In so doing, the Court elevated a single Kennedy factor-whether the sanction appeared excessive in relation to its nonpunitive
purposes-to dispositive status. But as we emphasized in Kennedy itself, no one factor should be considered controlling as
they "may often point in differing directions." The second significant departure in Halper was the Court's decision to "assess
the character of the actual sanctions imposed," rather than, as Kennedy demanded, evaluating the “statute on its face,”
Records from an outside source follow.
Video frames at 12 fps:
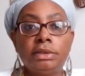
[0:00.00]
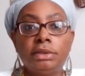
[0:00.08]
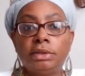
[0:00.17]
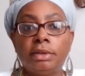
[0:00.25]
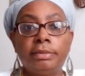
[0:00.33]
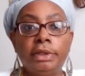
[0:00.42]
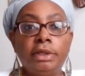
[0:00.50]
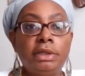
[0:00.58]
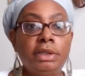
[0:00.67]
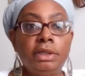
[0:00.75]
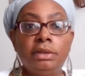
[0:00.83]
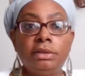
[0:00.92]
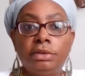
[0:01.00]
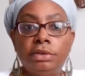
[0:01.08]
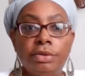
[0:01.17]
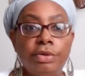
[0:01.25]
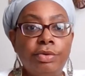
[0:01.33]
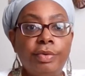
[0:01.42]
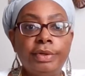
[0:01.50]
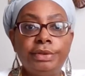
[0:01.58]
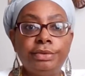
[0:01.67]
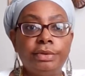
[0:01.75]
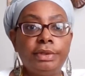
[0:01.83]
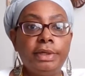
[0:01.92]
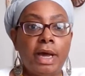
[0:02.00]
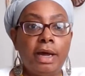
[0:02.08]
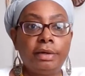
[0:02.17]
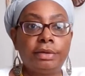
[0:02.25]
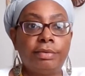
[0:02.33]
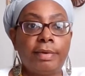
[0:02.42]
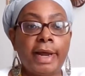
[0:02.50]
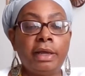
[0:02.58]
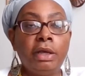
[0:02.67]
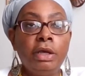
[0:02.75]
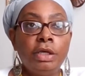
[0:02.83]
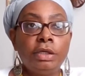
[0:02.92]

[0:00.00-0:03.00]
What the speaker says: as something akin to going to a doctor, right?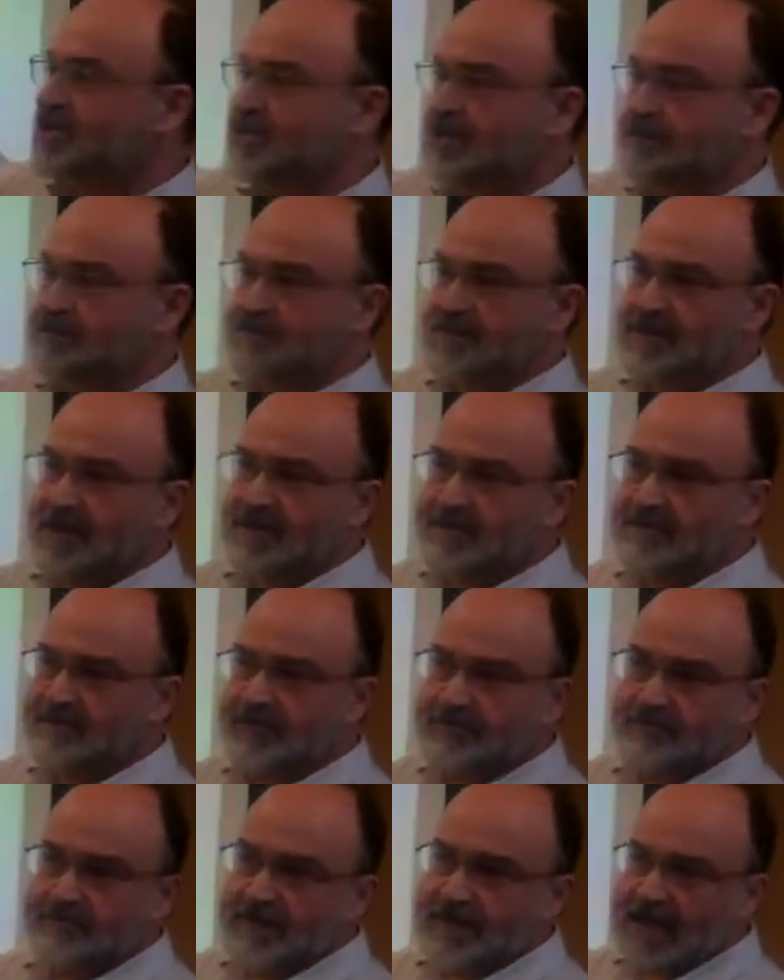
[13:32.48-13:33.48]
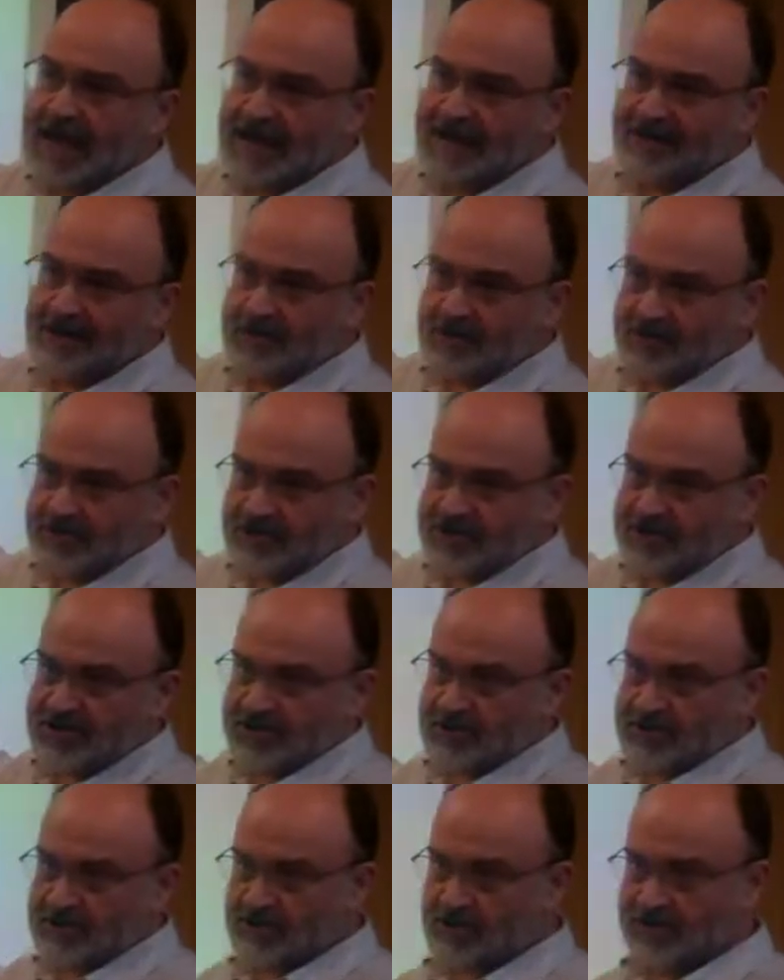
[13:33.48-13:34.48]
chips have 3 analog to
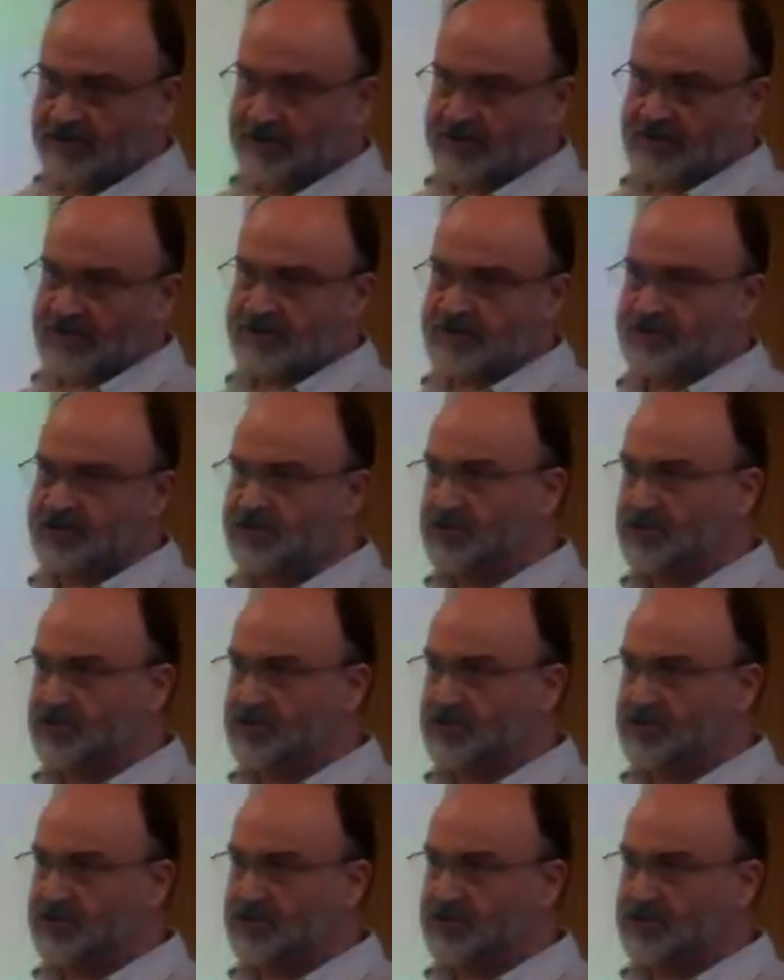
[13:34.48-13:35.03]
digital converters,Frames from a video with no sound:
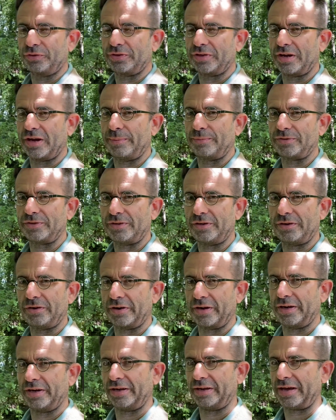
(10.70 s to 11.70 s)
times a
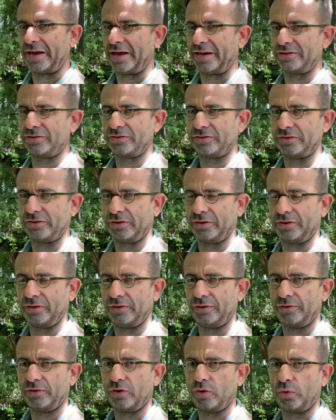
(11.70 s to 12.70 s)
year I get asked
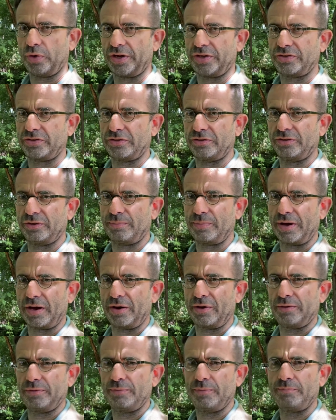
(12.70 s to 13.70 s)
the question
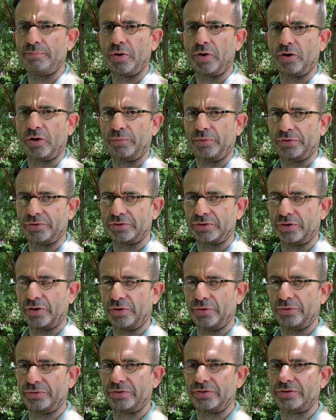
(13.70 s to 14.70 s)
about marble
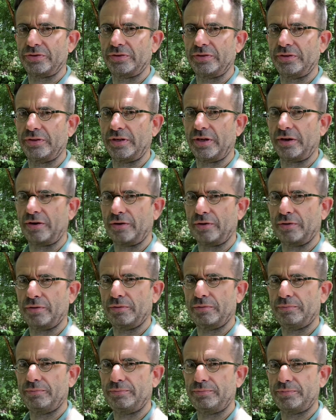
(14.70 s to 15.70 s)
stones that
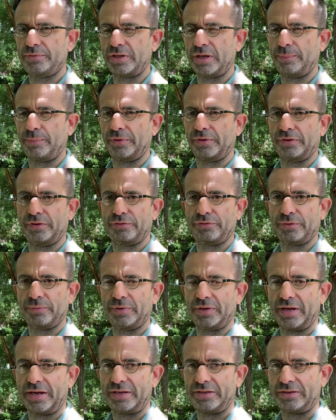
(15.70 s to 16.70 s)
are typically
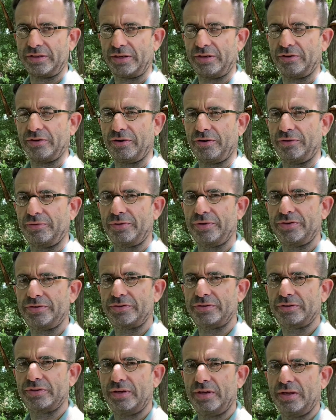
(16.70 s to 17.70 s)
from the
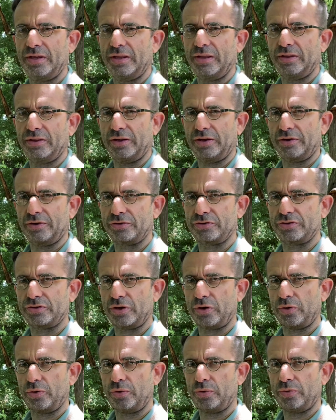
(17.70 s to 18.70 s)
1800s that are
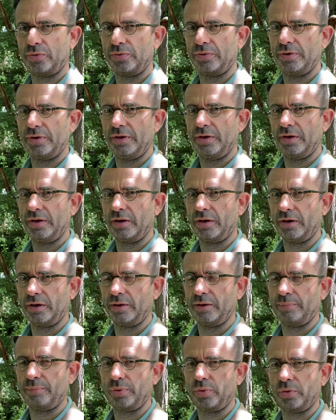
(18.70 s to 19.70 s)
so
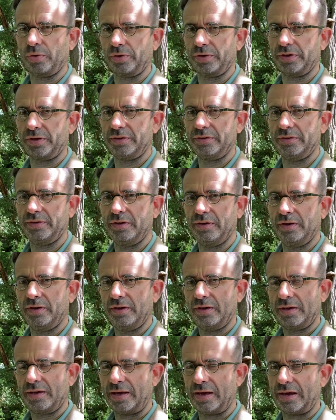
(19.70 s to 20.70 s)
poorly
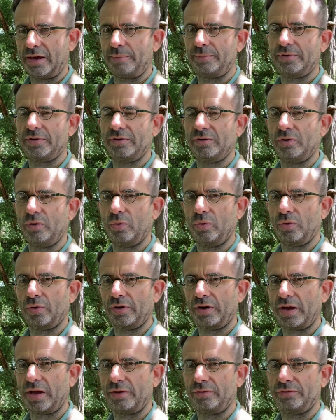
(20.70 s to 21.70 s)
kept
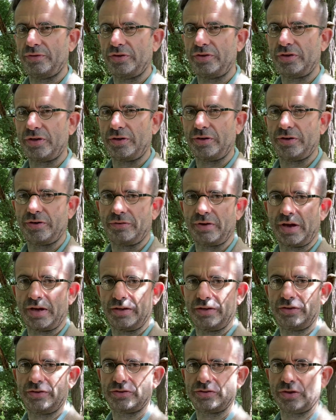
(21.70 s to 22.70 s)
or have
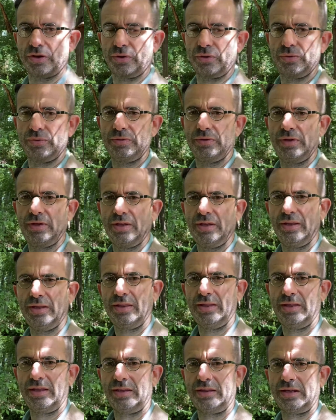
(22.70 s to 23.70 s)
deteriorated so
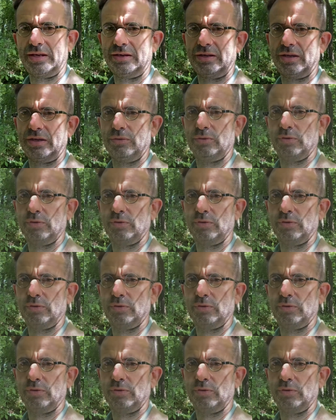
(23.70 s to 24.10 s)
that they need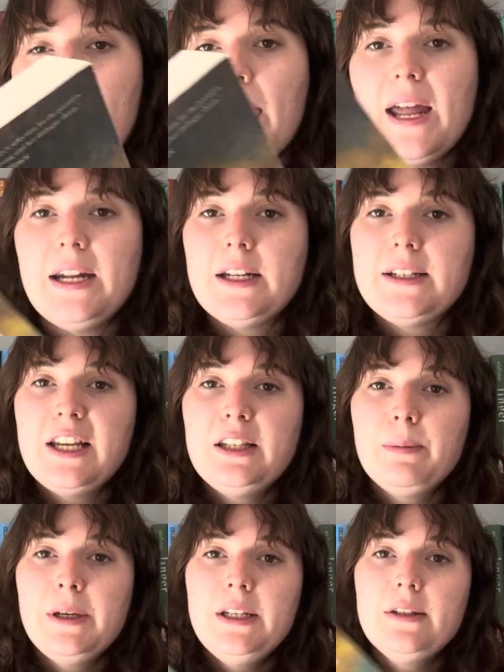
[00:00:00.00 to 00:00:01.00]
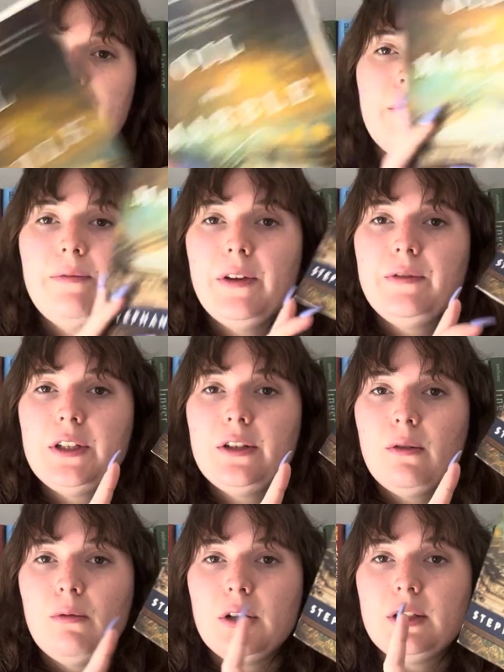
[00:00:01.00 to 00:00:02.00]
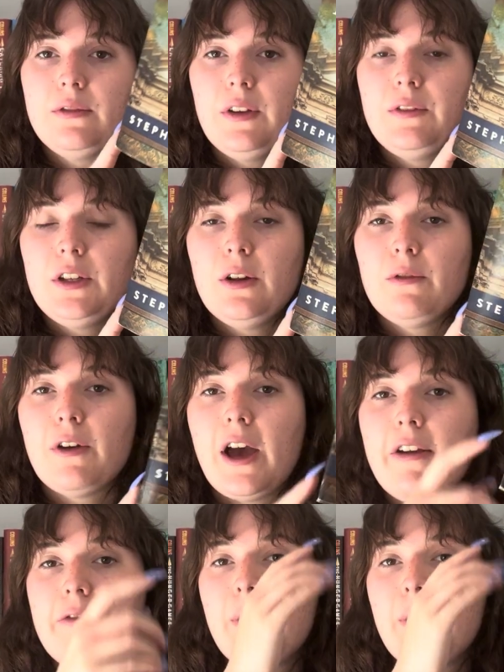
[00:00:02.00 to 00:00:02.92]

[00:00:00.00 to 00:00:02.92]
and it takes place from 1501 to 1505,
to determine whether it provided for what amounted to a criminal sanction: We believe that Halper's deviation from longstanding
double jeopardy principles was ill considered. As subsequent cses have demonstrated, Halper's test for determining whether
a particular sanction is "punitive," and thus subject to the strictures of the Double Jeopardy Clause, has proved unworkable.
We have since recognized that all civil penalties have some deterrent effect.